◆ Exercise goal: Without copying any picture, return all lines below exactly.

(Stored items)
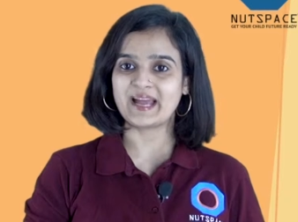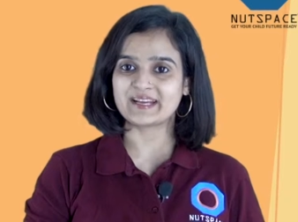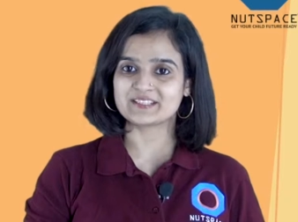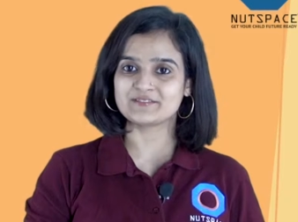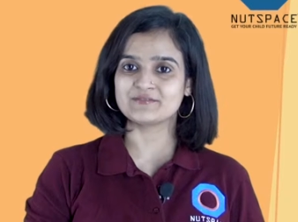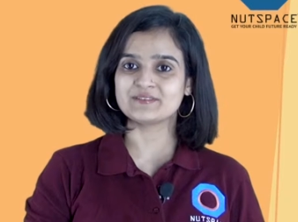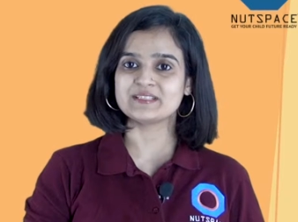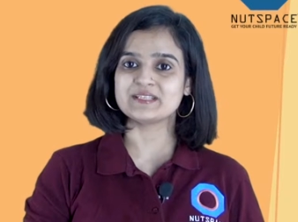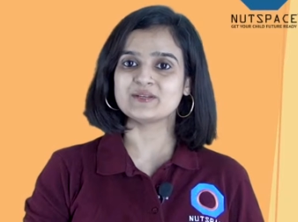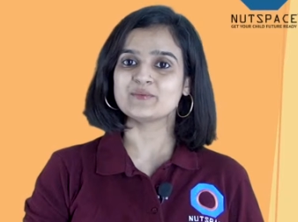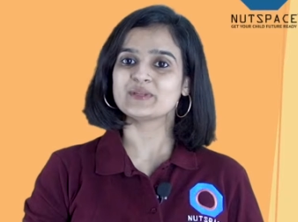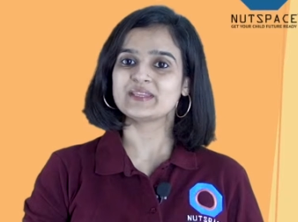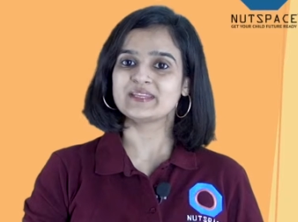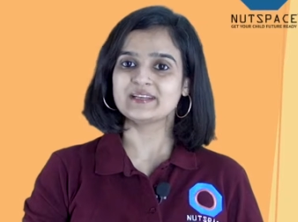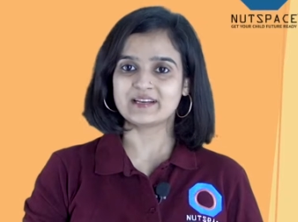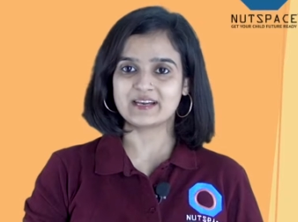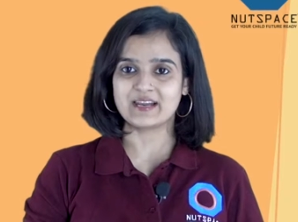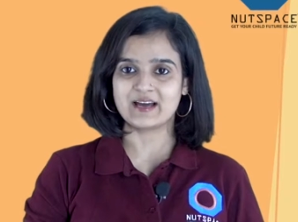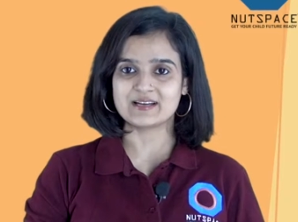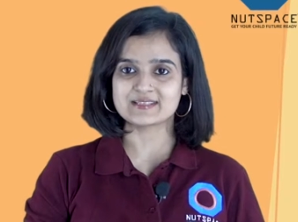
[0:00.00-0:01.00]
activity with the
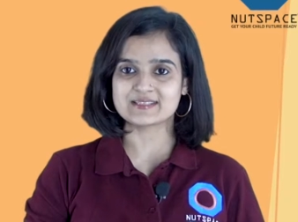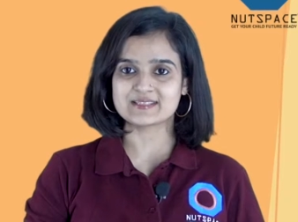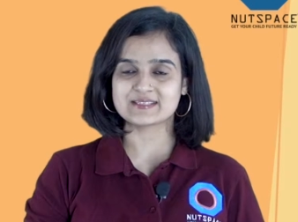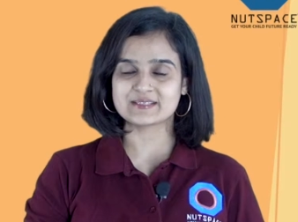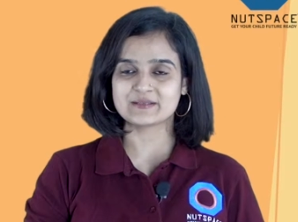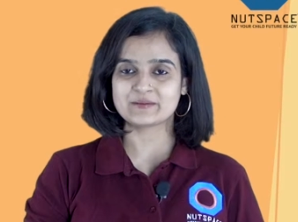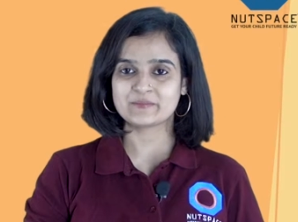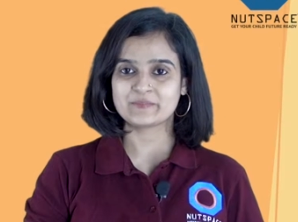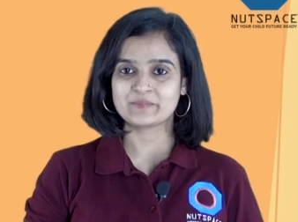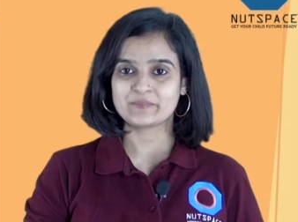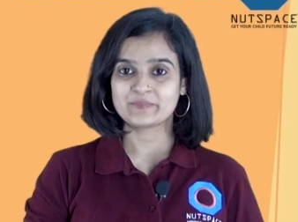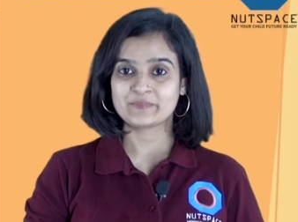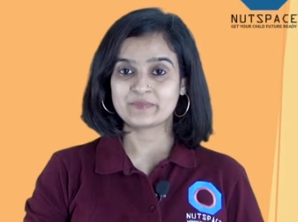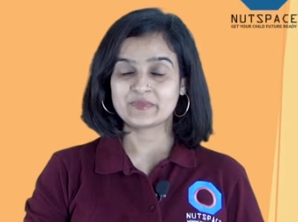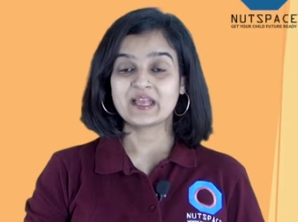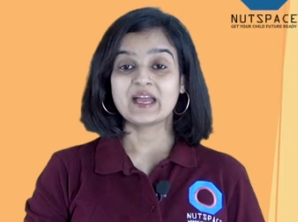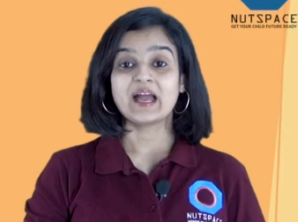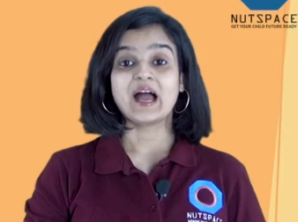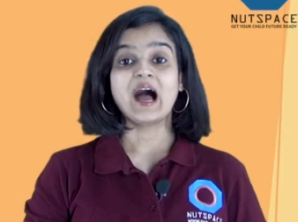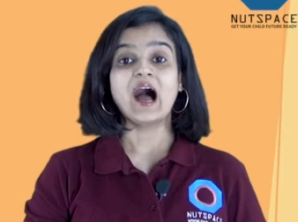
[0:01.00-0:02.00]
class.
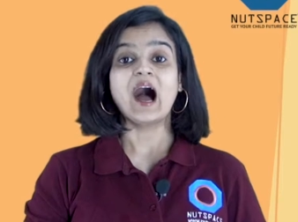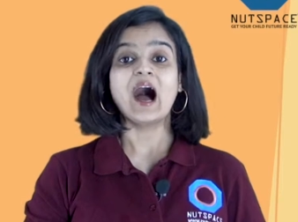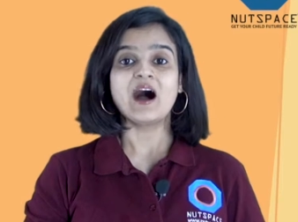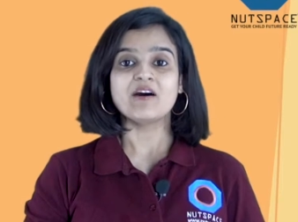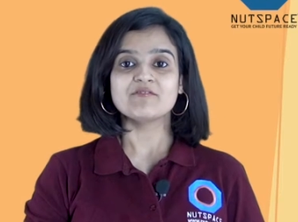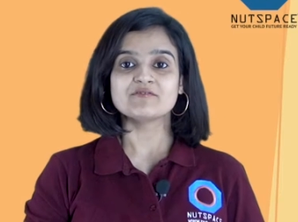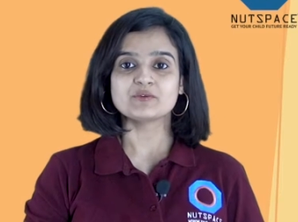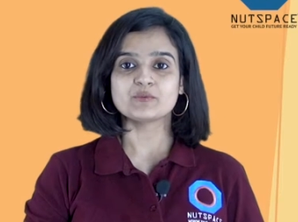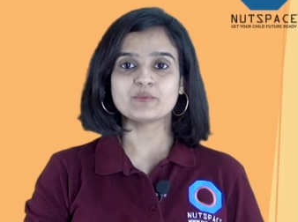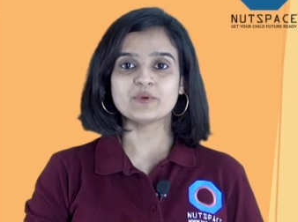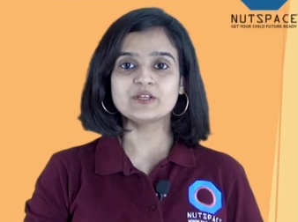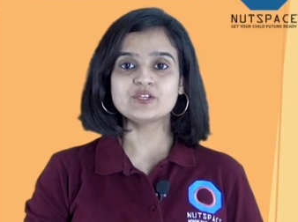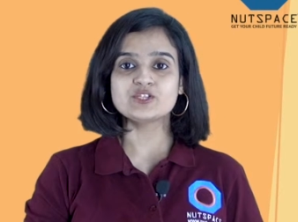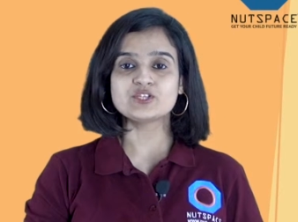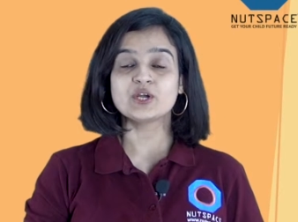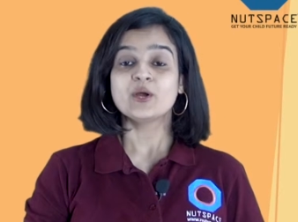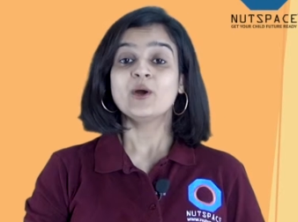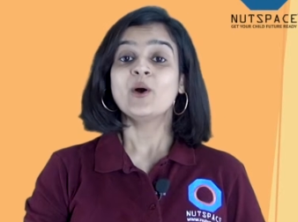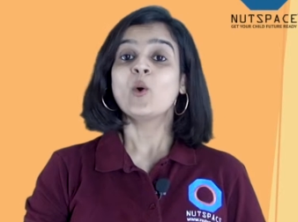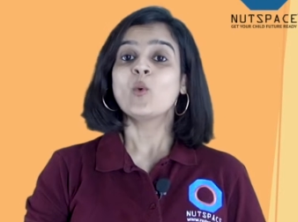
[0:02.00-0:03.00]
After
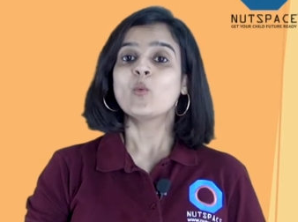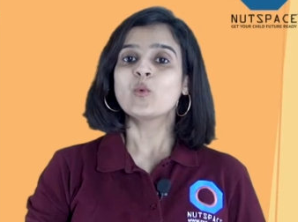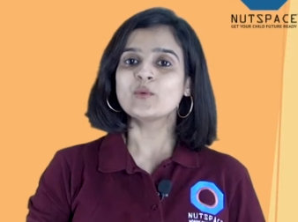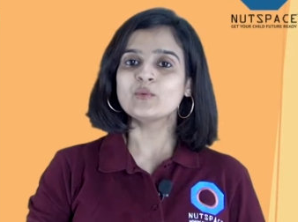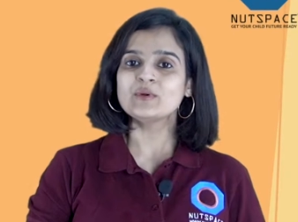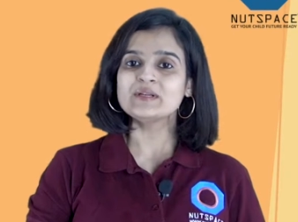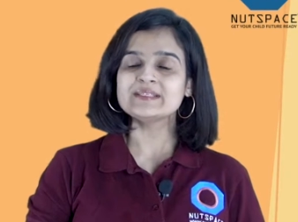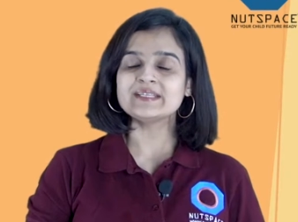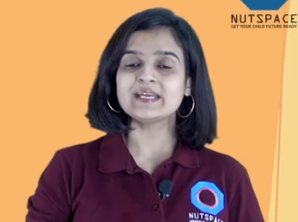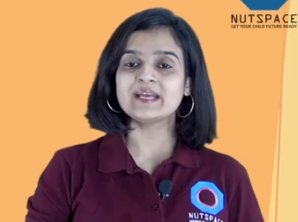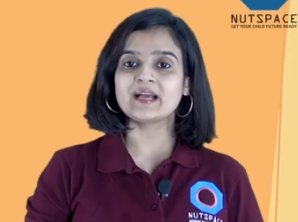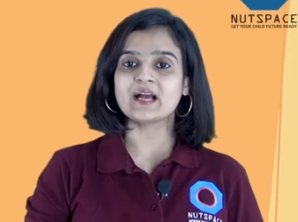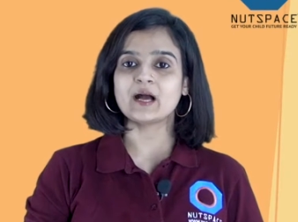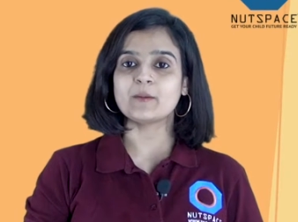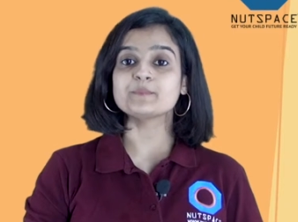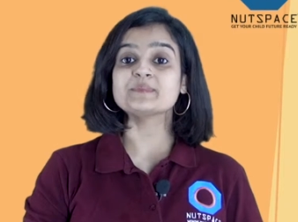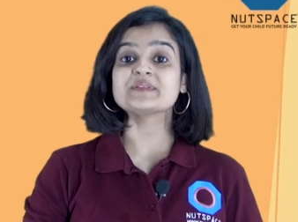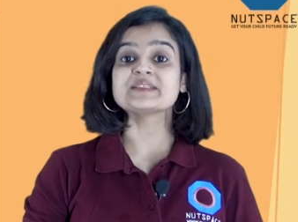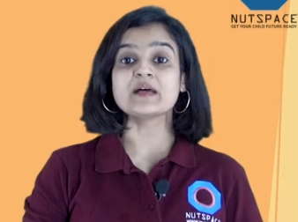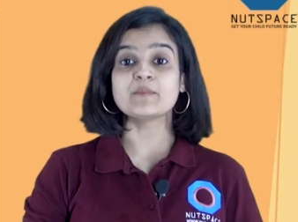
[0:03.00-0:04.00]
which, we will take
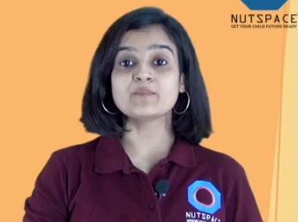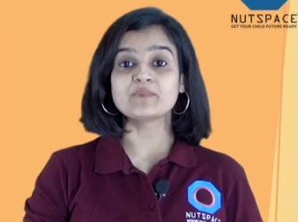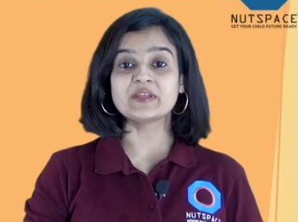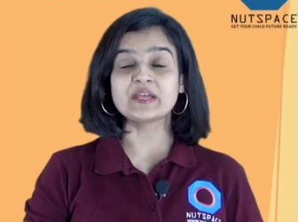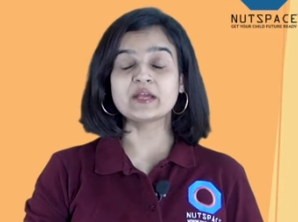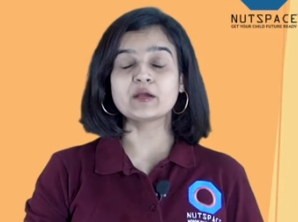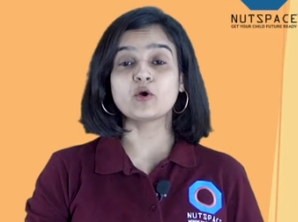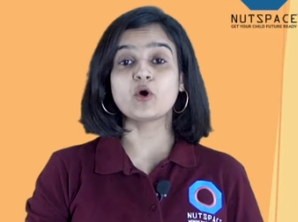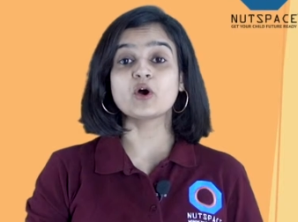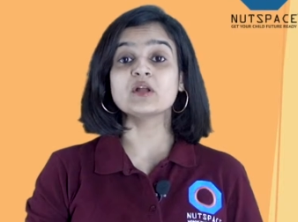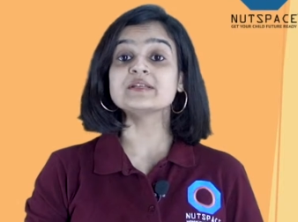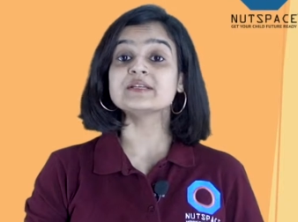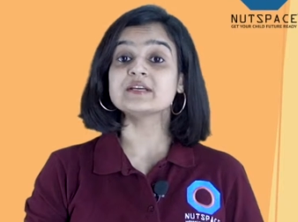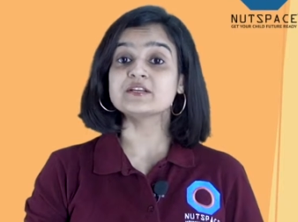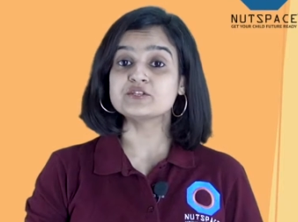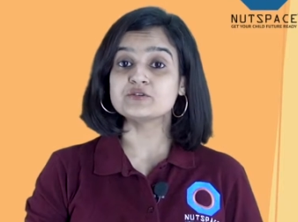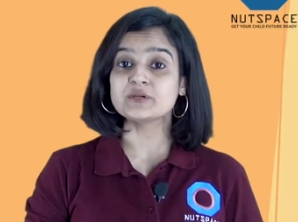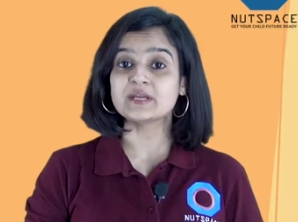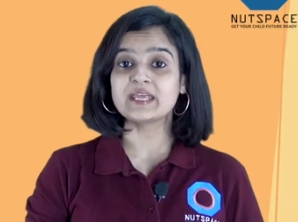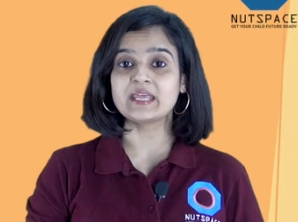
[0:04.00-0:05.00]
up something called
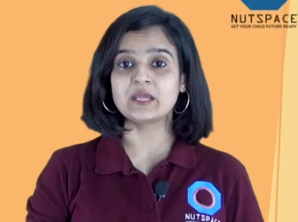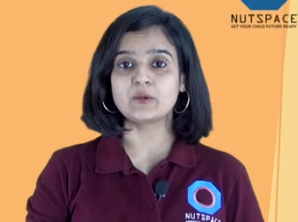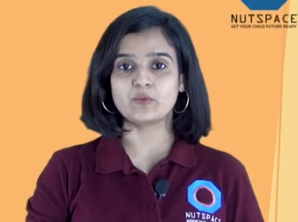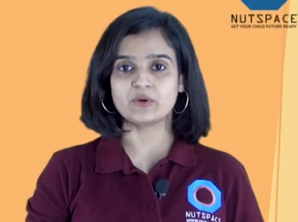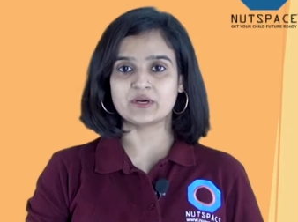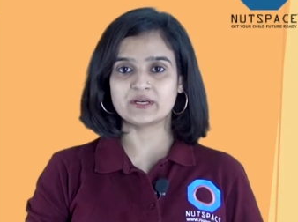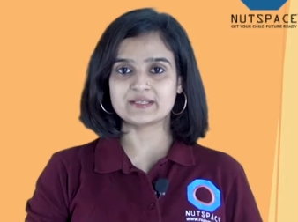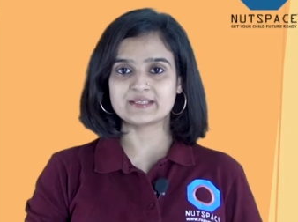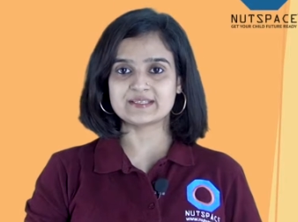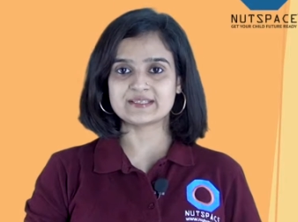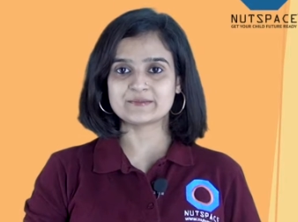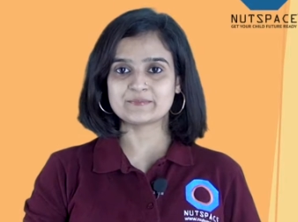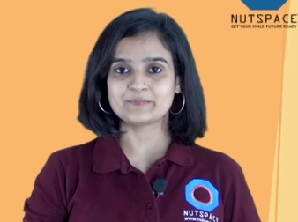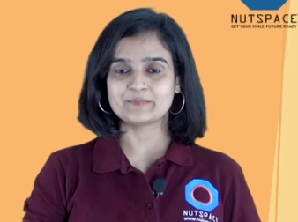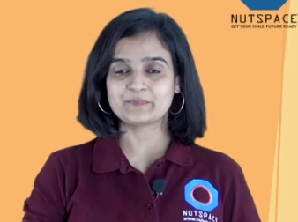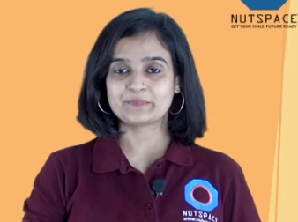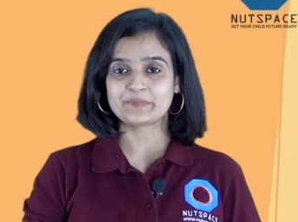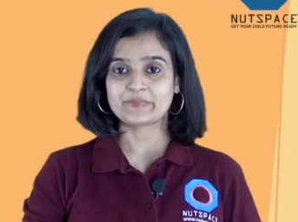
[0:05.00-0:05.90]
tricky words.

◆ Output for this task:
[0:00.00-0:01.00]
activity with the
[0:01.00-0:02.00]
class.
[0:02.00-0:03.00]
After
[0:03.00-0:04.00]
which, we will take
[0:04.00-0:05.00]
up something called
[0:05.00-0:05.90]
tricky words.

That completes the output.